> [Data excerpts]

■ ■ ■ ■ ■

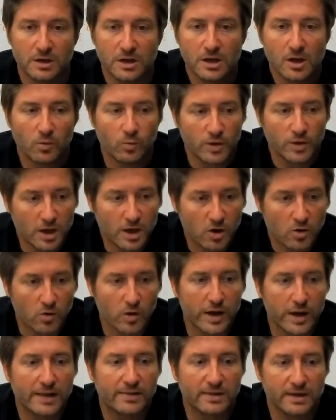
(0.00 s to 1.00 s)
we
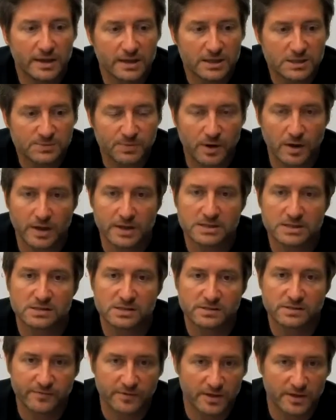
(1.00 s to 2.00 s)
create the experiences
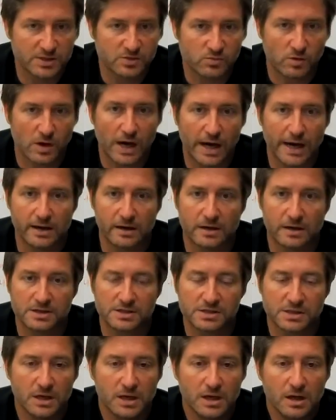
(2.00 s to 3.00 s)
for these
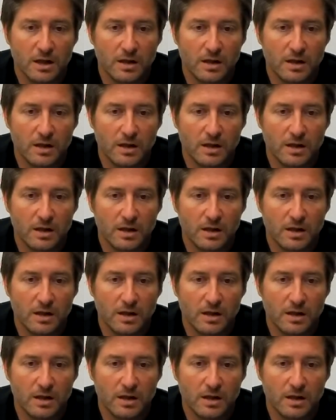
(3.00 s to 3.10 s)
riders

■ ■ ■ ■ ■

> [Exercise description]
The expected output is each entry given again word for word, with pictures dropped.

> [Answer section]
(0.00 s to 1.00 s)
we
(1.00 s to 2.00 s)
create the experiences
(2.00 s to 3.00 s)
for these
(3.00 s to 3.10 s)
riders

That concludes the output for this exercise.